Items from a dataset
########

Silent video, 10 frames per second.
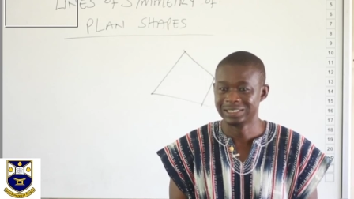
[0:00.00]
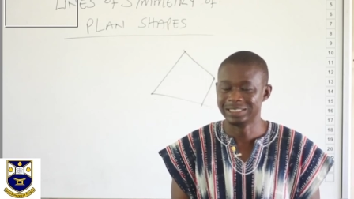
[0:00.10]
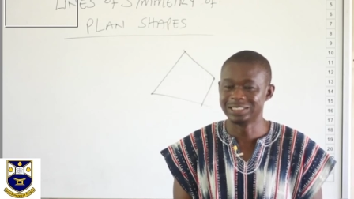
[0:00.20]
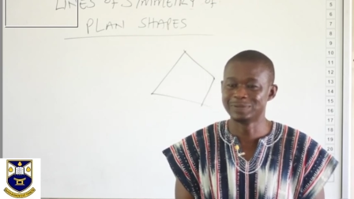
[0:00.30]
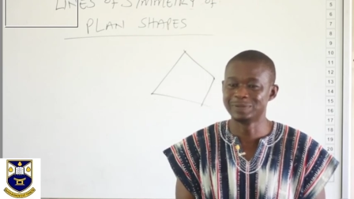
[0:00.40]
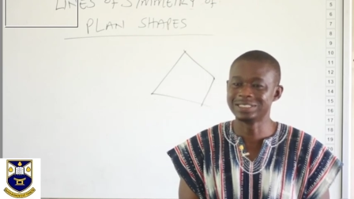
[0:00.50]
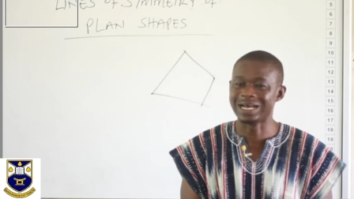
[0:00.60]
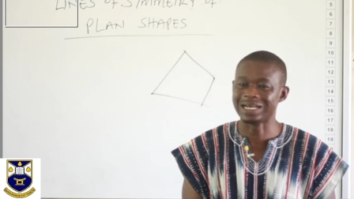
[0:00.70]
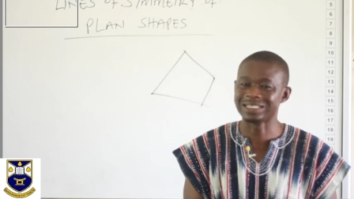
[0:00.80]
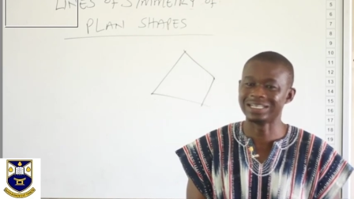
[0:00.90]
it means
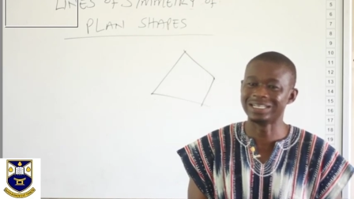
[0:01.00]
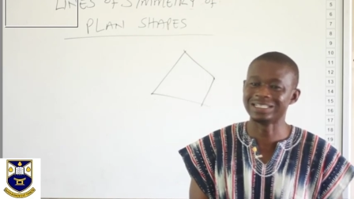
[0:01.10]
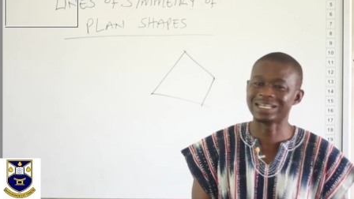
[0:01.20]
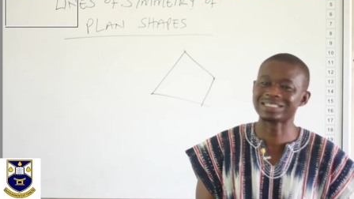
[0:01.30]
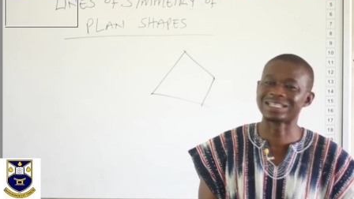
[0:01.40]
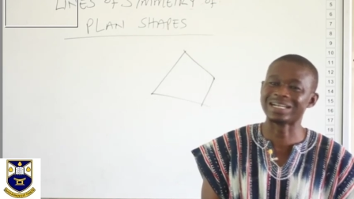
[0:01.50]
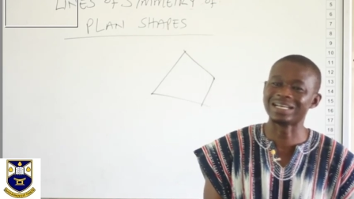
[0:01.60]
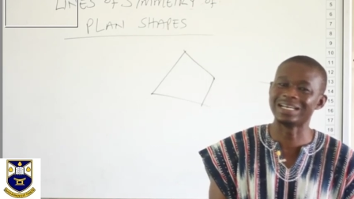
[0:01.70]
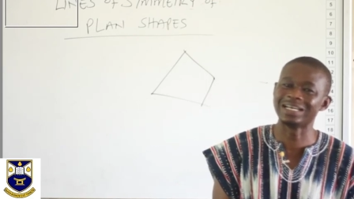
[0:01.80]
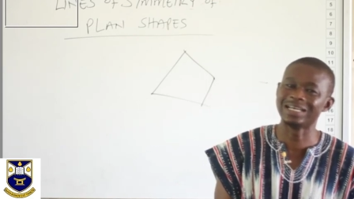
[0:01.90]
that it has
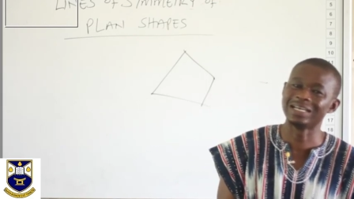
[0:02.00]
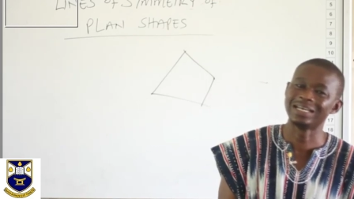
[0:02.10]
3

########

> About this task
Please print the entries exactly as they stand. Images are not part of the copy.

> Written response
Silent video, 10 frames per second.
[0:00.00]
[0:00.10]
[0:00.20]
[0:00.30]
[0:00.40]
[0:00.50]
[0:00.60]
[0:00.70]
[0:00.80]
[0:00.90]
it means
[0:01.00]
[0:01.10]
[0:01.20]
[0:01.30]
[0:01.40]
[0:01.50]
[0:01.60]
[0:01.70]
[0:01.80]
[0:01.90]
that it has
[0:02.00]
[0:02.10]
3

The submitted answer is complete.